The Yarra Bend Park is a 260 ha metropolitan park located in Kew and , inner east suburbs of Melbourne, in Victoria, Australia. Situated 4 km northeast of the city centre of Melbourne, the park is the largest area of remnant natural bushland in inner Melbourne.

The most notable feature of the park is the Yarra River which flows through the park for approximately 12 km. The park hosts two golf courses, two historic boathouses, sheds and a number of cycle and walking trails. Approximately 1.5 million people visit the park on an annual basis. The park is located on the traditional lands of the Wurundjeri.

Within the park are the Dights Falls, its associated mill site and the nearby Walmer Street Bridge, with the mill (1982) and the bridge (2021) added to the Victorian Heritage Register in recognition of their historical significance.

==History==
The location of the park at the confluence of the Yarra River and Merri Creek. The area has traditionally been an important site for the Wurundjeri Indigenous people, commemorated by the Koori Garden on the western edge of the park, near Dights Falls. The park was officially reserved in 1877, and in 1929 it joined with Studley Park to the south to cover the whole of the area today. From 1848 until 1925 the park was home to Yarra Bend Lunatic Asylum, which took up most of the area of the park with buildings, vegetable gardens and a cemetery.
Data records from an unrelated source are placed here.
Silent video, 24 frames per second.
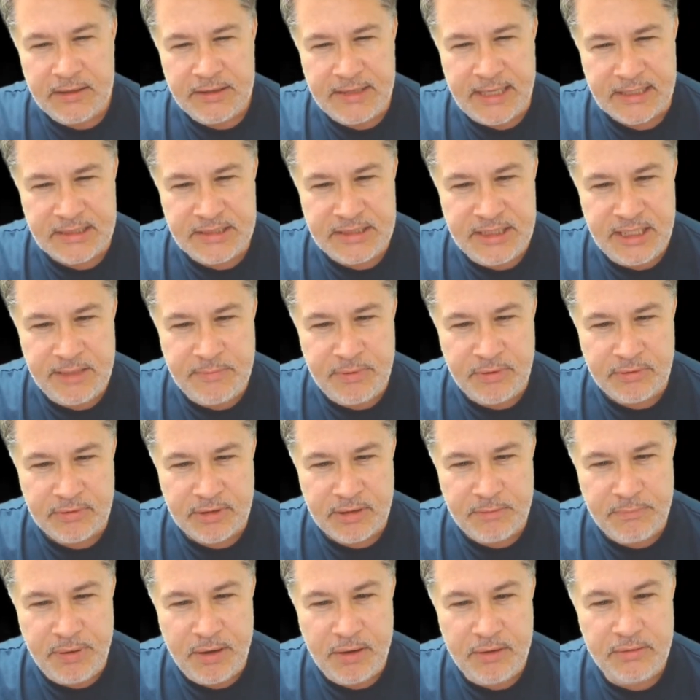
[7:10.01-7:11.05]
That's D-Bone
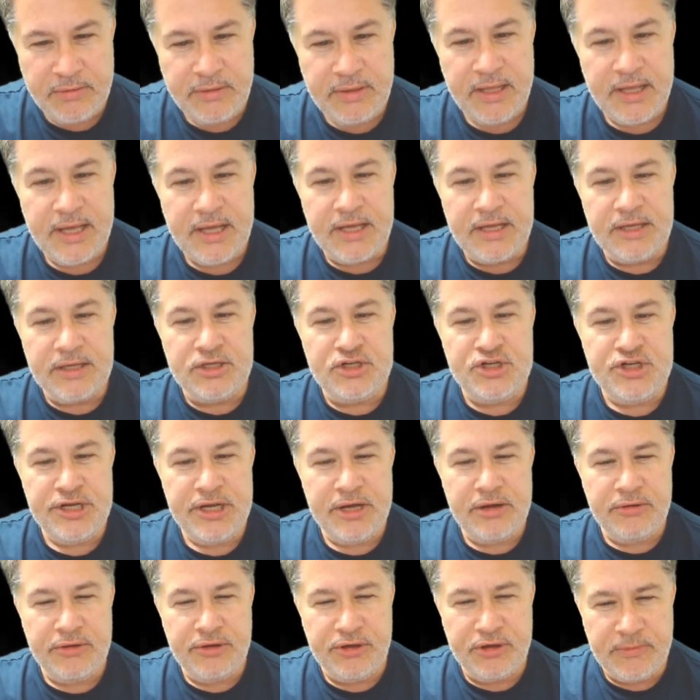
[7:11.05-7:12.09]
Capone,
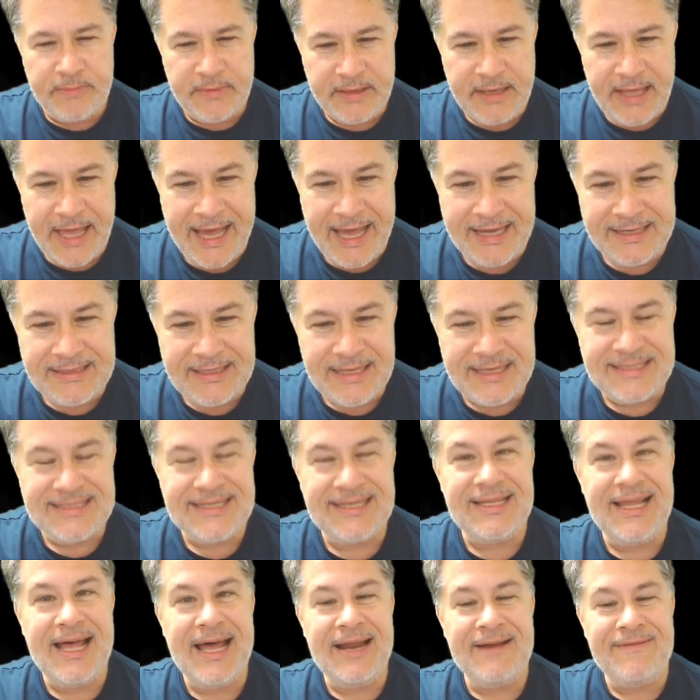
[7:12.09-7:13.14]
Geo Human, and
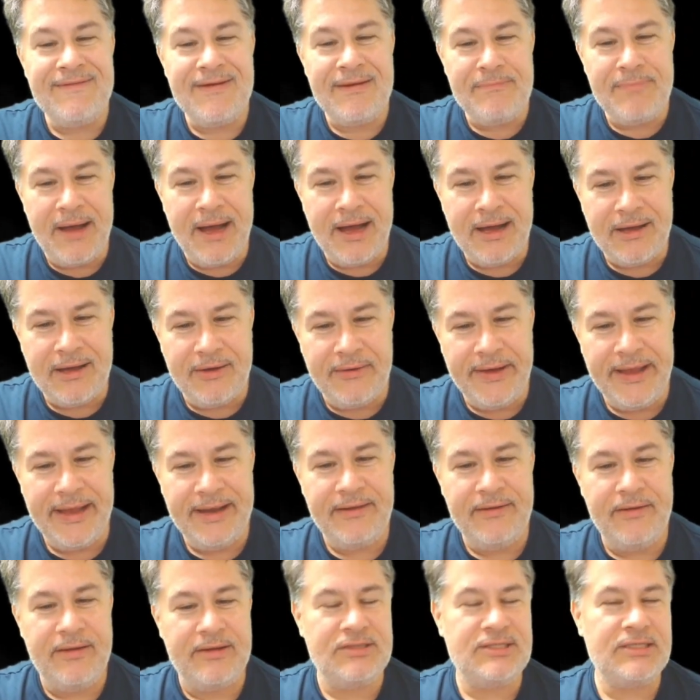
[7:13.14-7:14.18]
Salad Von Bacco.
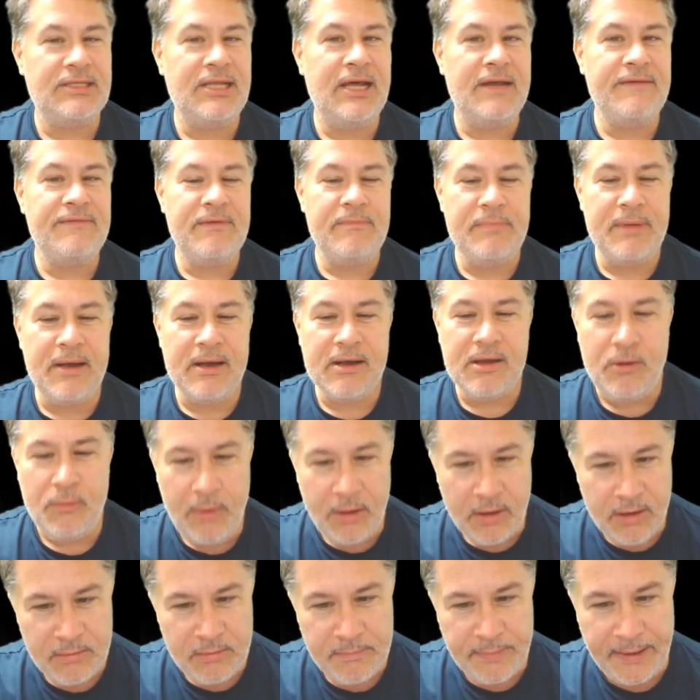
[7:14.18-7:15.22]
And Salad Von Bacco,
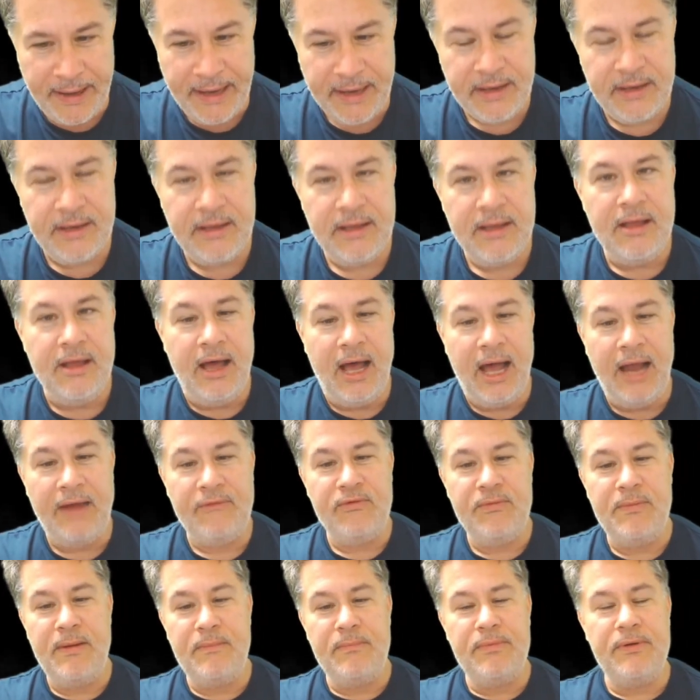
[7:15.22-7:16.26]
welcome back. I
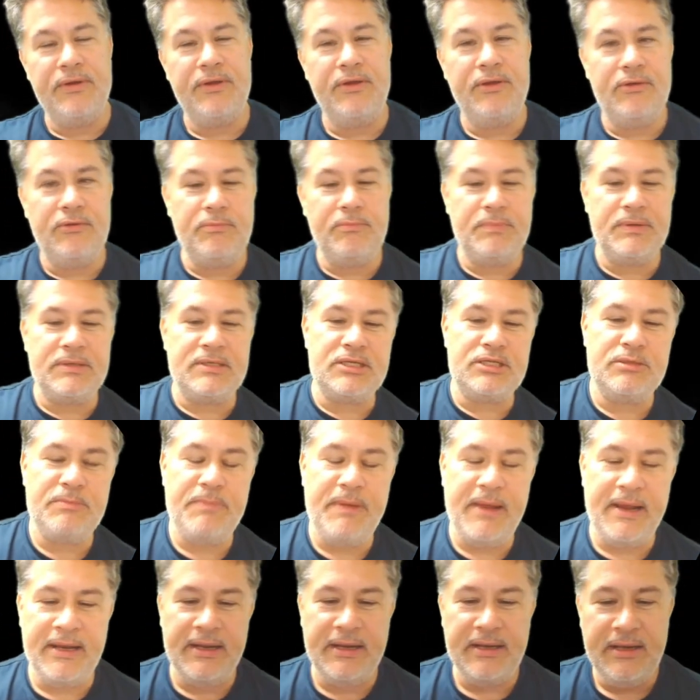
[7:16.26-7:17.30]
remember you
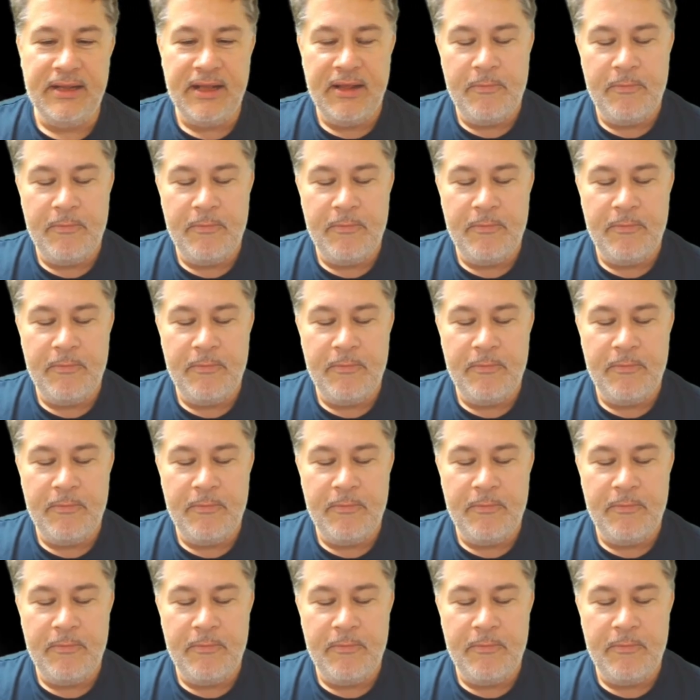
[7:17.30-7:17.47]
participating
In 1904, the Queen's Memorial Infectious Diseases Hospital was established along Yarra Bend Road, Fairfield. Later simply known as "Fairfield Hospital", it closed in 1996. The southern portion of the site now accommodates the Thomas Embling Hospital, opened by the Victorian Institute of Forensic Mental Health in April 2000, with the majority of the buildings in the northern portion converted for use by NMIT Fairfield.
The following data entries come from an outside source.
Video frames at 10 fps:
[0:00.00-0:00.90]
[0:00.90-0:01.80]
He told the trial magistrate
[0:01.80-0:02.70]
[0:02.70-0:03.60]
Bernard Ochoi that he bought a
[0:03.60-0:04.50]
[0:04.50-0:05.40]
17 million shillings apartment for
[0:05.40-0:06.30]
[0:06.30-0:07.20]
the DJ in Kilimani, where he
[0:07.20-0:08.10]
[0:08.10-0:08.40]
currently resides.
The Mission of St James and St John opened a Venereal Disease Clinic named
"Fairhaven" in 1927 on the northern section of land previously occupied by the Yarra Bend Asylum, including the asylum's main buildings. The clinic closed in 1951 and the site was temporarily used by the adjacent Fairfield Hospital as staff quarters and storerooms.

In 1953, the former "Fairhaven" site was acquired by the Prisons Division for conversion into a female prison. HM Prison Fairlea was officially opened in 1956 and closed in August 1996.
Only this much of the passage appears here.